An antibiotic binds to the ATPase that powers lipopolysaccharide transport

Abstract

The spread of antibiotic resistance has created an urgent need for new antibiotics. The situation is particularly serious for Gram-negative bacteria because they possess an outer membrane (OM) that prevents many antibiotics from entering the cell. The outer leaflet of the OM is composed of lipopolysaccharide (LPS), a complex glycolipid that is critical for creating this permeability barrier. In Escherichia coli, seven LPS transport (Lpt) proteins move LPS from its site of synthesis to the cell surface. Compounds that disrupt LPS transport could either kill Gram-negative bacteria directly or sensitize them to other antibiotics. There are currently no antibiotics that target the Lpt pathway.
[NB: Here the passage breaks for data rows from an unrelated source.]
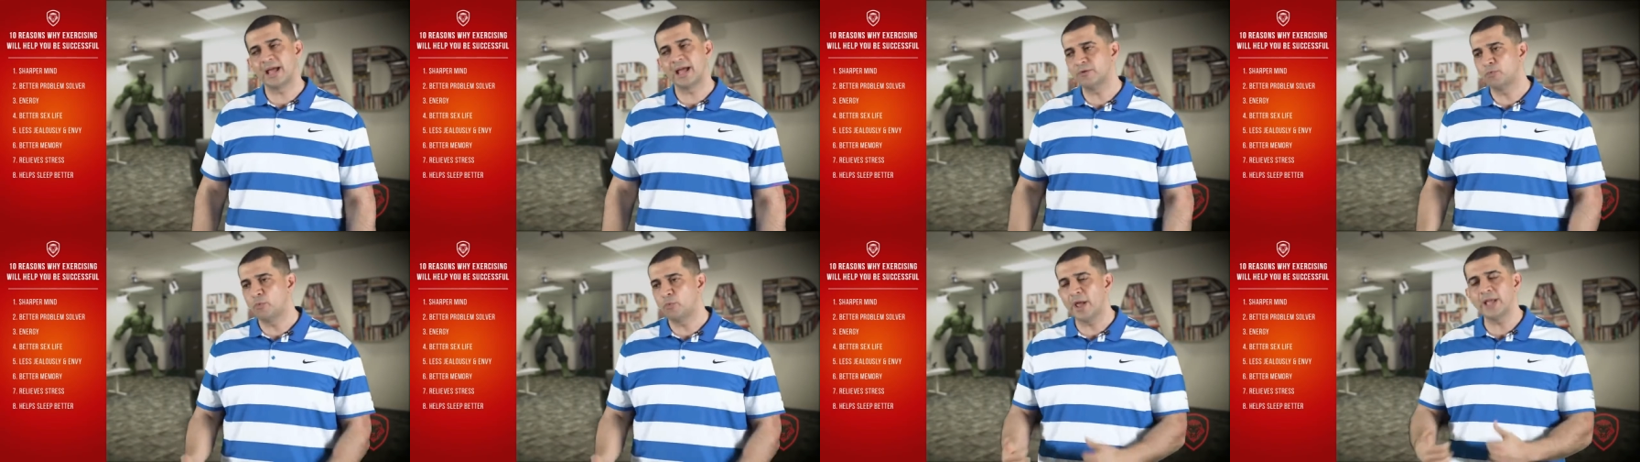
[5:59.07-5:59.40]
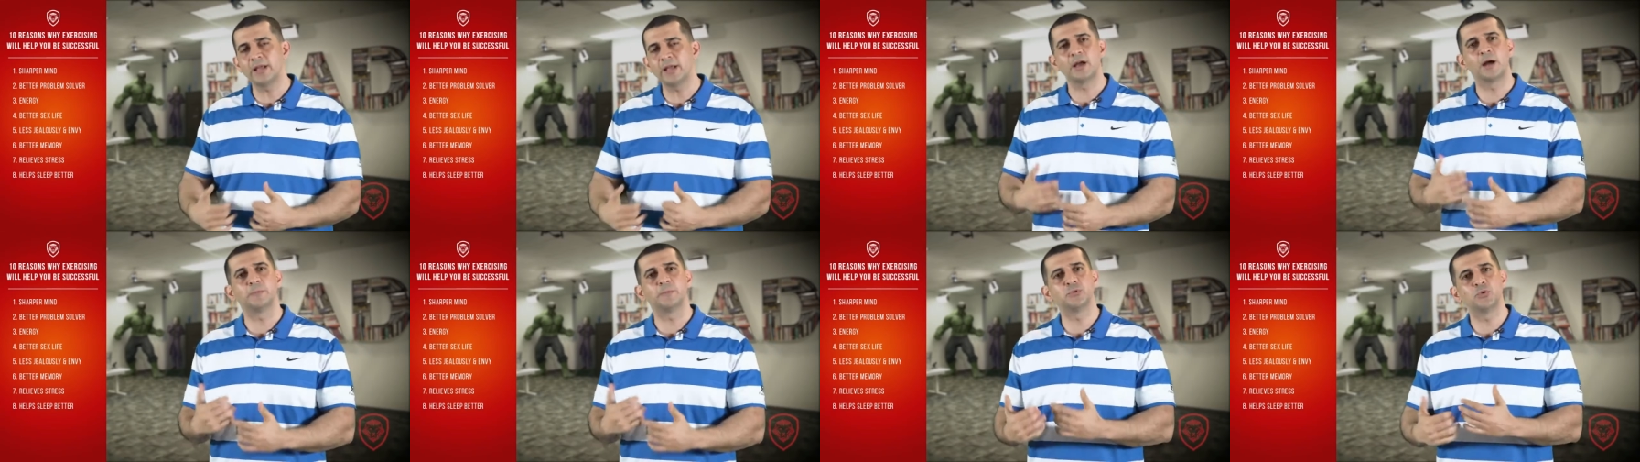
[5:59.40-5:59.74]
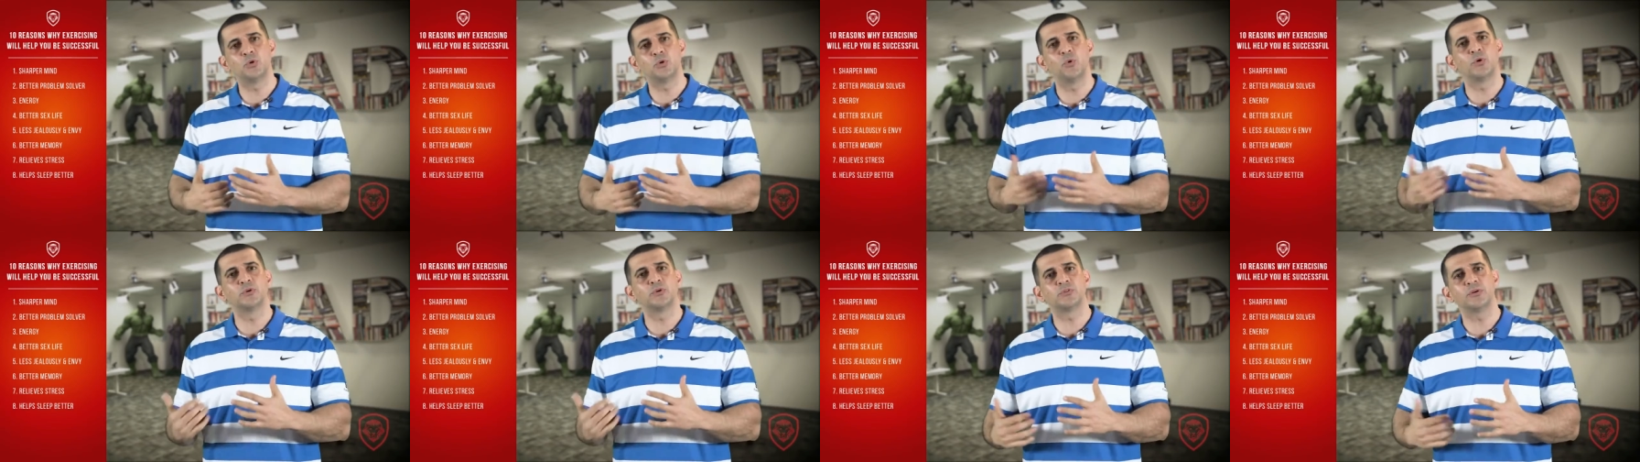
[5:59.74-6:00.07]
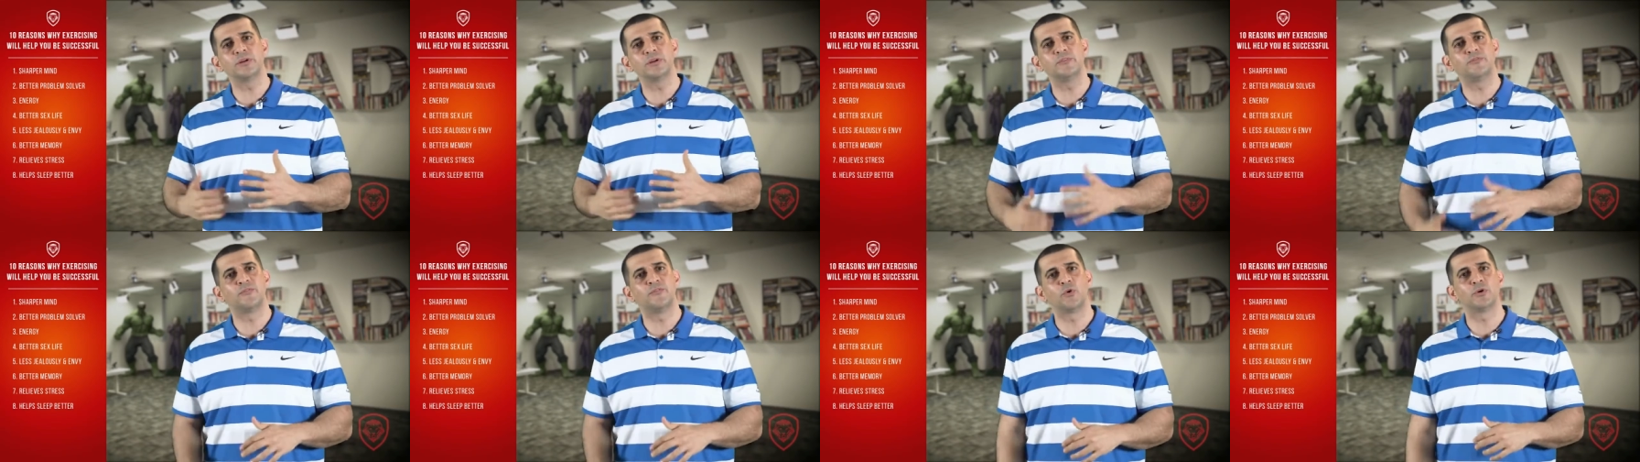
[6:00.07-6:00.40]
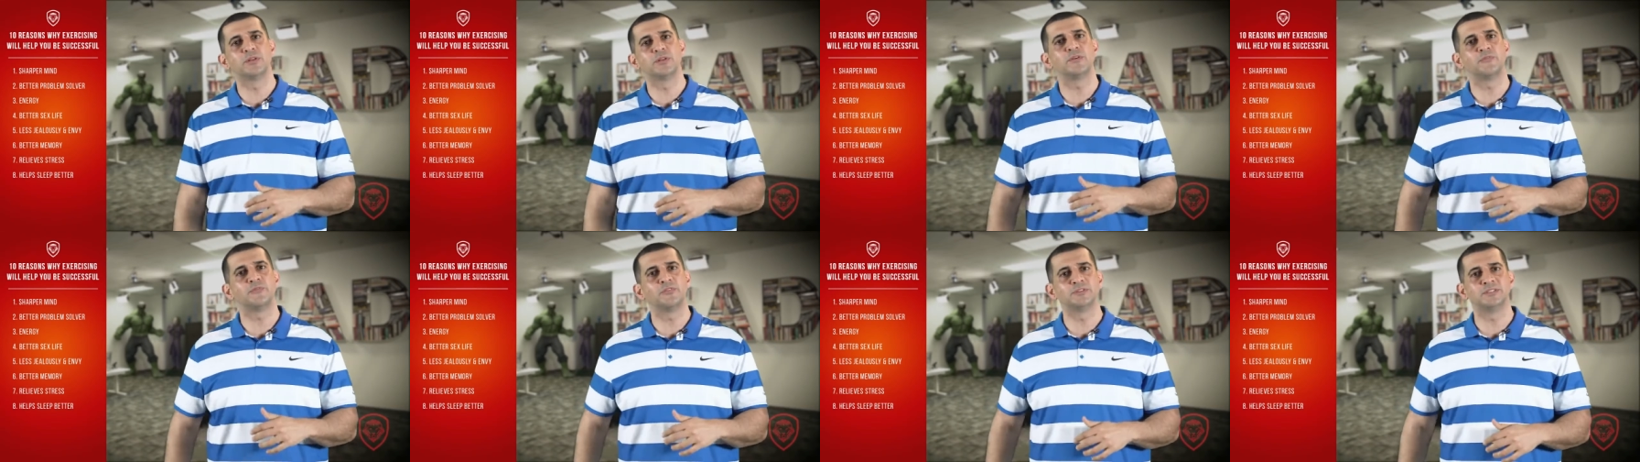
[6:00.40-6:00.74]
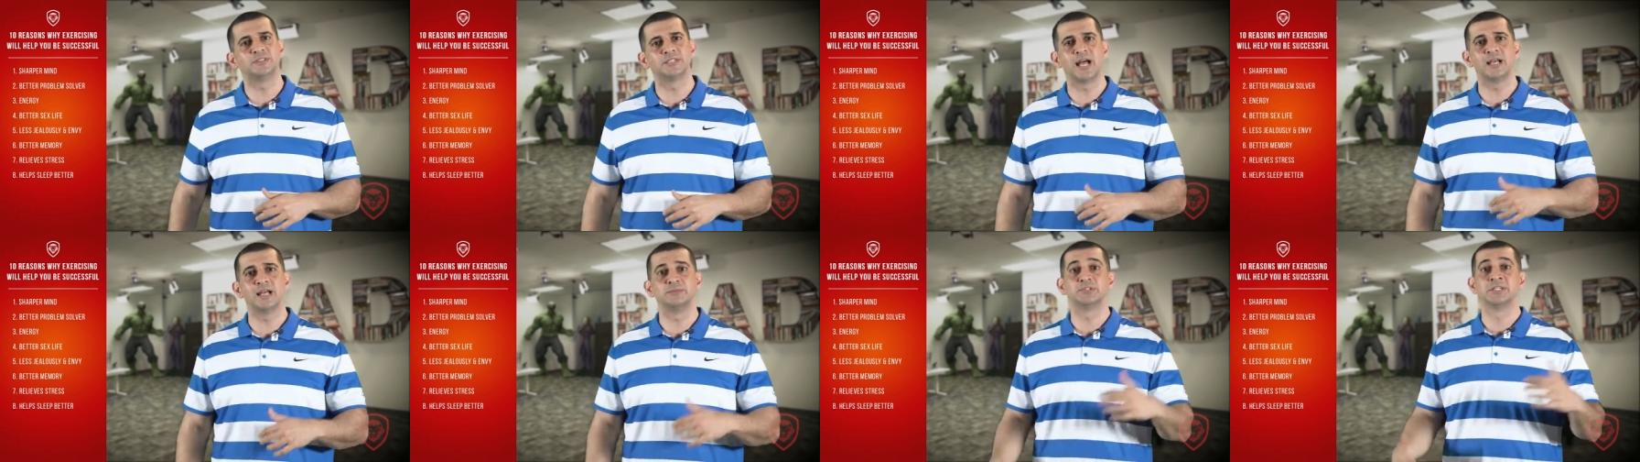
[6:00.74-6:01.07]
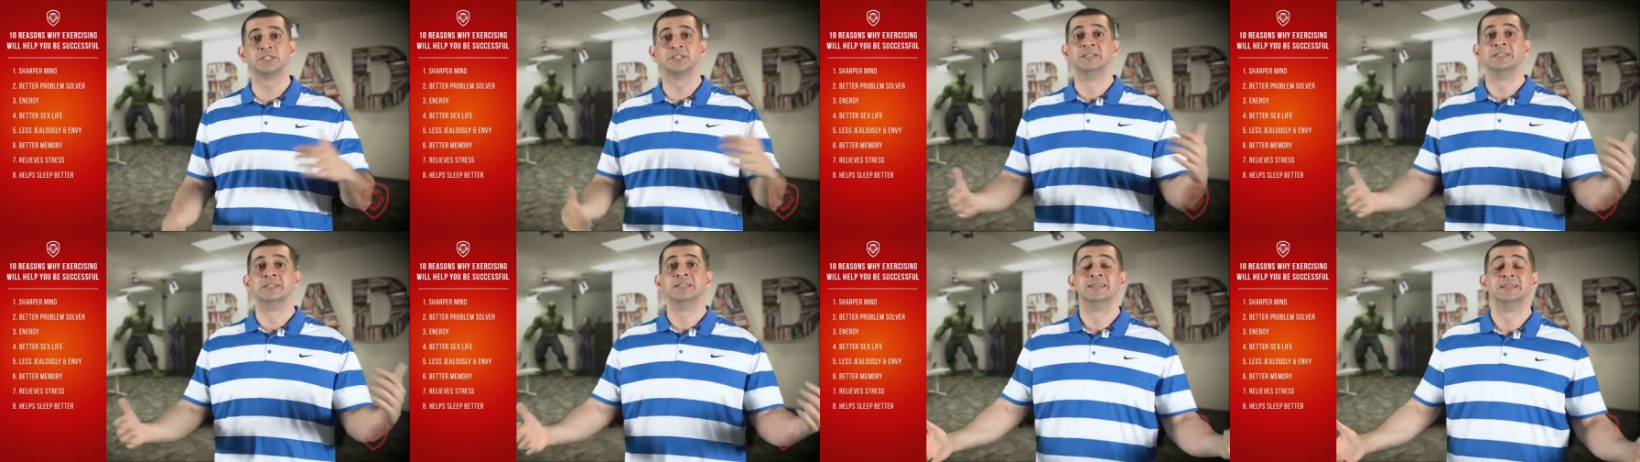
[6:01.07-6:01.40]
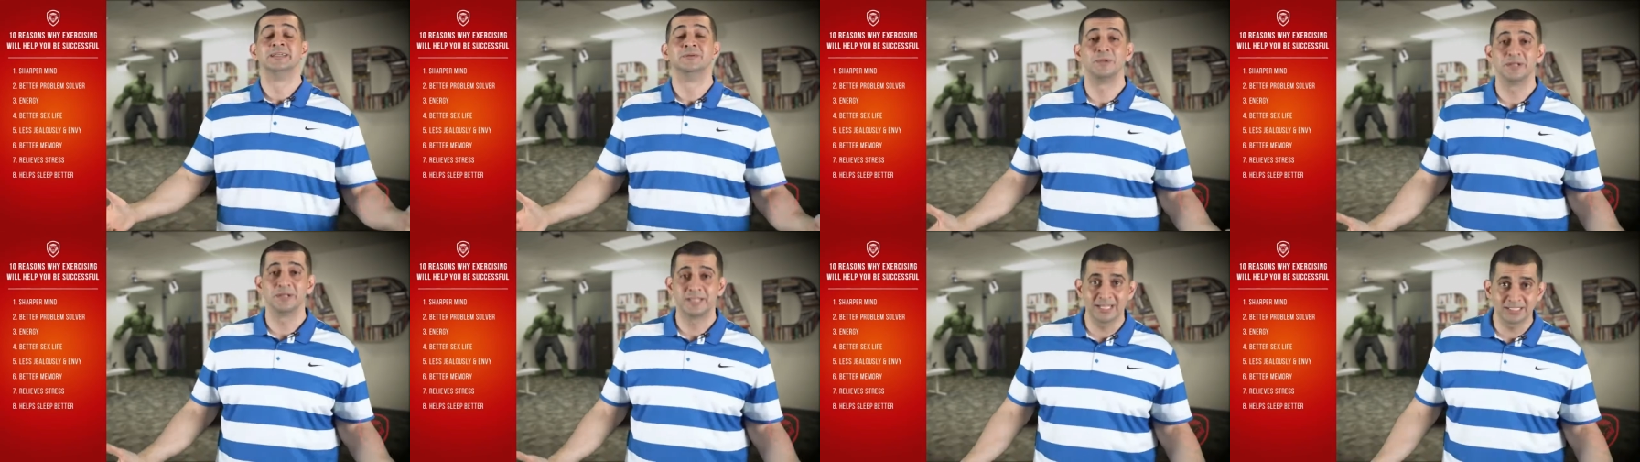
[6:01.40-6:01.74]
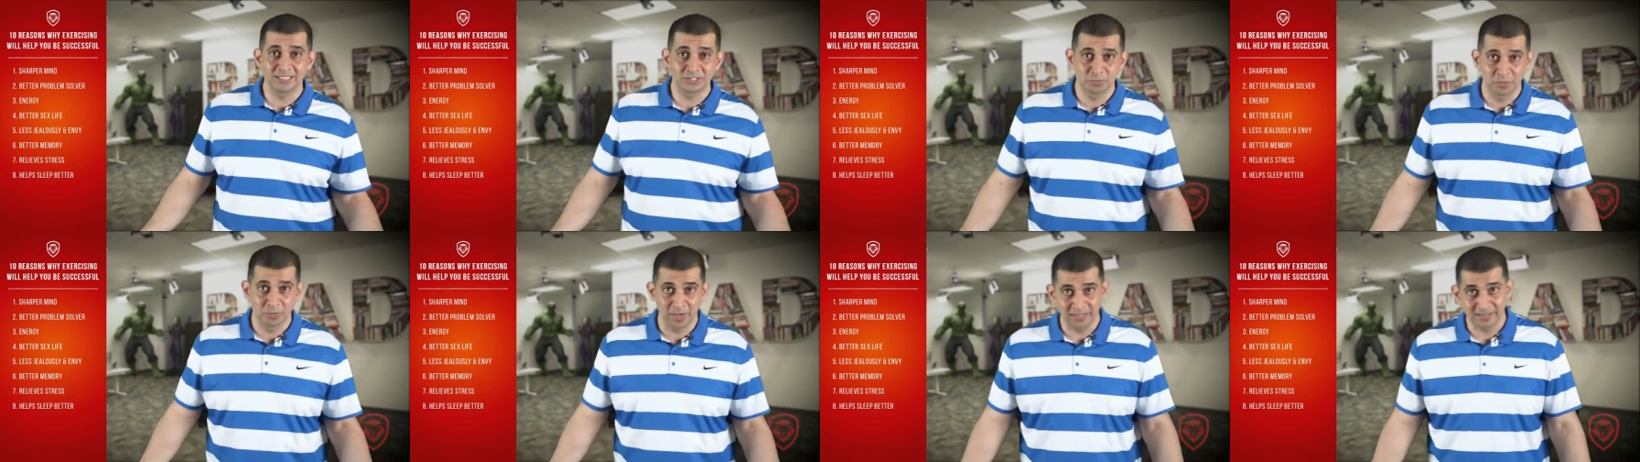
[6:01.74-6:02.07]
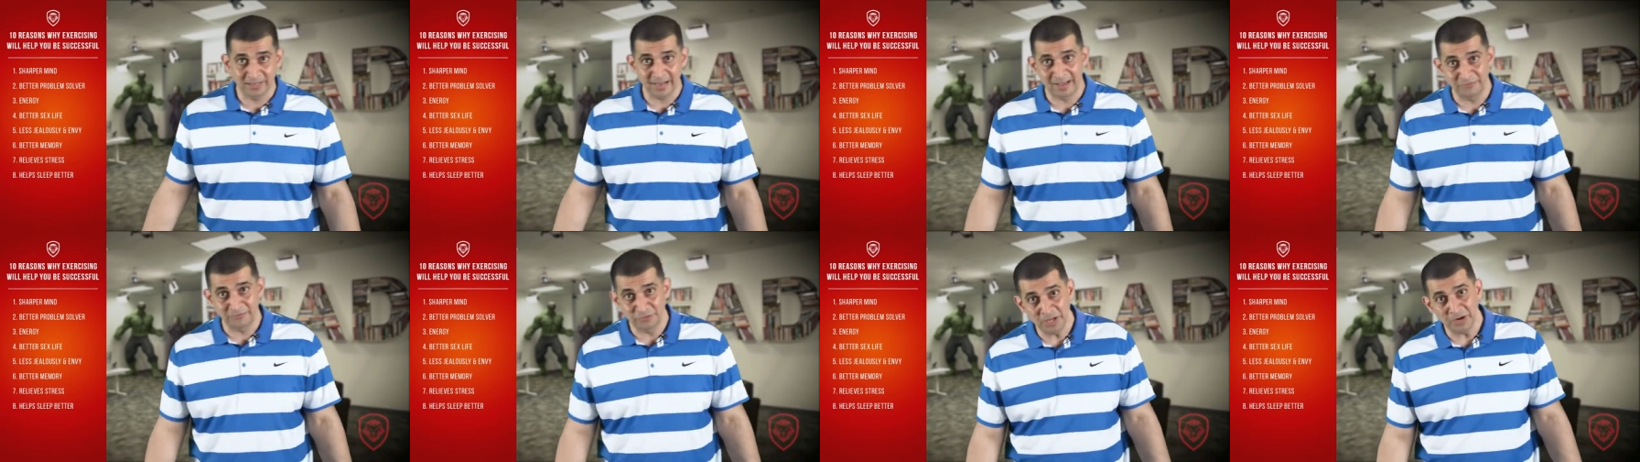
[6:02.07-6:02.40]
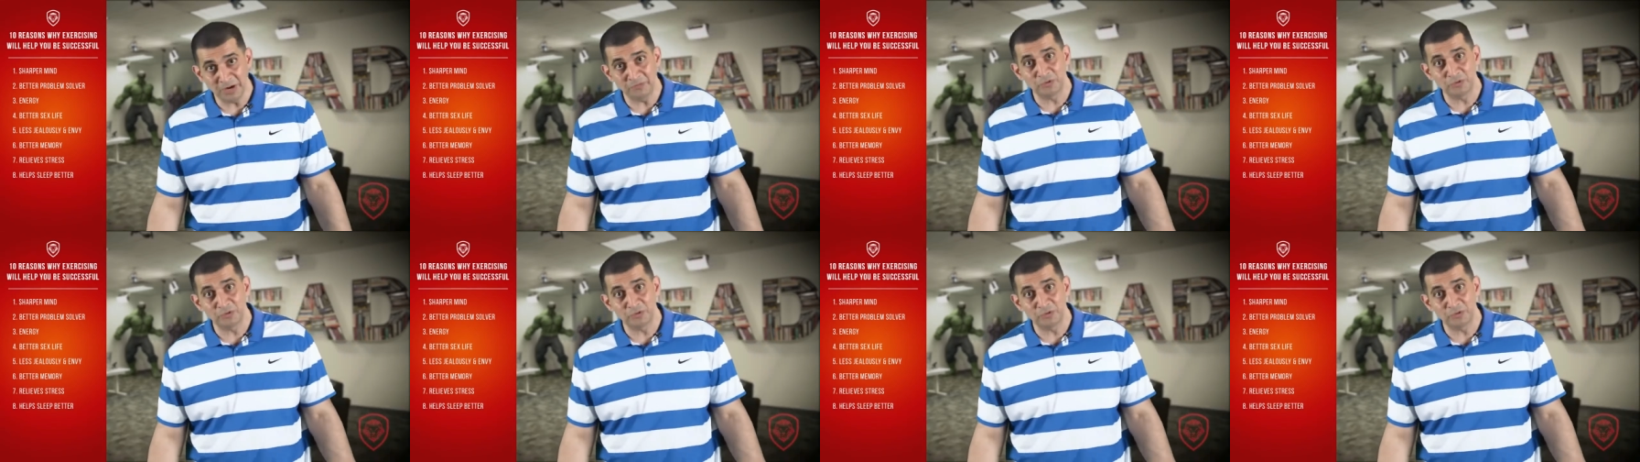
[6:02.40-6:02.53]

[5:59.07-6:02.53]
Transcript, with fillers: I wake up two or three, four different times. Well, guess what? Have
This work establishes that an antibiotic interacts directly with LptB, the ATPase that powers LPS transport, in addition to its known cellular target. This conclusion is supported by genetic, biochemical, and structural evidence, described below. Mutations in lptB that permeabilize the OM to a wide range of antibiotics, including the antibiotic of interest, can be suppressed by compensatory mutations in lptB. Most of these suppressor mutations confer resistance to all antibiotics tested, suggesting that they correct the permeability defect. One suppressor mutation, however, selectively confers resistance only to the antibiotic of interest, leading to the hypothesis that this compound binds to LptB in vivo. This compound alters the rate of LptB-dependent LPS transport in in vitro reconstitutions, providing evidence that it affects the activity of LptB. A 2.0-Å crystal structure of the compound bound to LptB was obtained. The compound binds in the groove region, which contacts coupling helices from transmembrane-domains LptF/G to form a functional ATP-binding cassette (ABC) system. Lethal mutations in the coupling helices can be suppressed by the compound itself or by mutations in lptB that change the compound-binding site in the protein, suggesting that the binding observed in the crystal structure is physiologically relevant. If this hypothesis is correct, it may be possible to exploit this interaction to generate a new class of antibiotics effective against Gram-negative bacteria.